Please copy the last part of the entries exactly: the line that has "[6:56.15-6:56.65]" and every line up to and including the end, nothing more.

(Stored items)
--

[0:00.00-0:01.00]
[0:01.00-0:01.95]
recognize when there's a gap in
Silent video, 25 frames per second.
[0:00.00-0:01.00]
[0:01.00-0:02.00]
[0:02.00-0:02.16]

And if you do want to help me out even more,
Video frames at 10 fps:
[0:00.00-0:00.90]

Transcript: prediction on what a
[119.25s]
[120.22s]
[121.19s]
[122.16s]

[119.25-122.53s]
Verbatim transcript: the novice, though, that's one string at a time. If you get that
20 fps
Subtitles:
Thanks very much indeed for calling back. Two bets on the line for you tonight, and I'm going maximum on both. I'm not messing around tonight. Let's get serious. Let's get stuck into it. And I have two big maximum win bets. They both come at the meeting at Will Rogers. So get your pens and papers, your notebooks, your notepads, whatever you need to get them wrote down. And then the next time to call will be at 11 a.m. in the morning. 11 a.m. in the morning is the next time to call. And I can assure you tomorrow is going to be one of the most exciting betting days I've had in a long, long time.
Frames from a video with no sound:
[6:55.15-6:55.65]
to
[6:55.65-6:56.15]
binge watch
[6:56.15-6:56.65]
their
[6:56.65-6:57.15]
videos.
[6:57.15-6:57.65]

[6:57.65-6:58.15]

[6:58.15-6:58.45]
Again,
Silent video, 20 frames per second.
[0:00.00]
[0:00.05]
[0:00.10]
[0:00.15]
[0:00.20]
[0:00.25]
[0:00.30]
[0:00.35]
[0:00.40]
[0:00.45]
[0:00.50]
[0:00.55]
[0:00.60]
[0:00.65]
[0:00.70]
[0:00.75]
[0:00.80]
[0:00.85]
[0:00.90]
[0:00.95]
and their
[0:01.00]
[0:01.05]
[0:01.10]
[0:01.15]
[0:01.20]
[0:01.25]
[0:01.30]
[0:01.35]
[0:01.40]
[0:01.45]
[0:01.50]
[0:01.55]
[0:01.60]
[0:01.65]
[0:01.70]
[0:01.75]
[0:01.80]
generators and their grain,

--

§ Result below
[6:56.15-6:56.65]
their
[6:56.65-6:57.15]
videos.
[6:57.15-6:57.65]

[6:57.65-6:58.15]

[6:58.15-6:58.45]
Again,
Silent video, 20 frames per second.
[0:00.00]
[0:00.05]
[0:00.10]
[0:00.15]
[0:00.20]
[0:00.25]
[0:00.30]
[0:00.35]
[0:00.40]
[0:00.45]
[0:00.50]
[0:00.55]
[0:00.60]
[0:00.65]
[0:00.70]
[0:00.75]
[0:00.80]
[0:00.85]
[0:00.90]
[0:00.95]
and their
[0:01.00]
[0:01.05]
[0:01.10]
[0:01.15]
[0:01.20]
[0:01.25]
[0:01.30]
[0:01.35]
[0:01.40]
[0:01.45]
[0:01.50]
[0:01.55]
[0:01.60]
[0:01.65]
[0:01.70]
[0:01.75]
[0:01.80]
generators and their grain,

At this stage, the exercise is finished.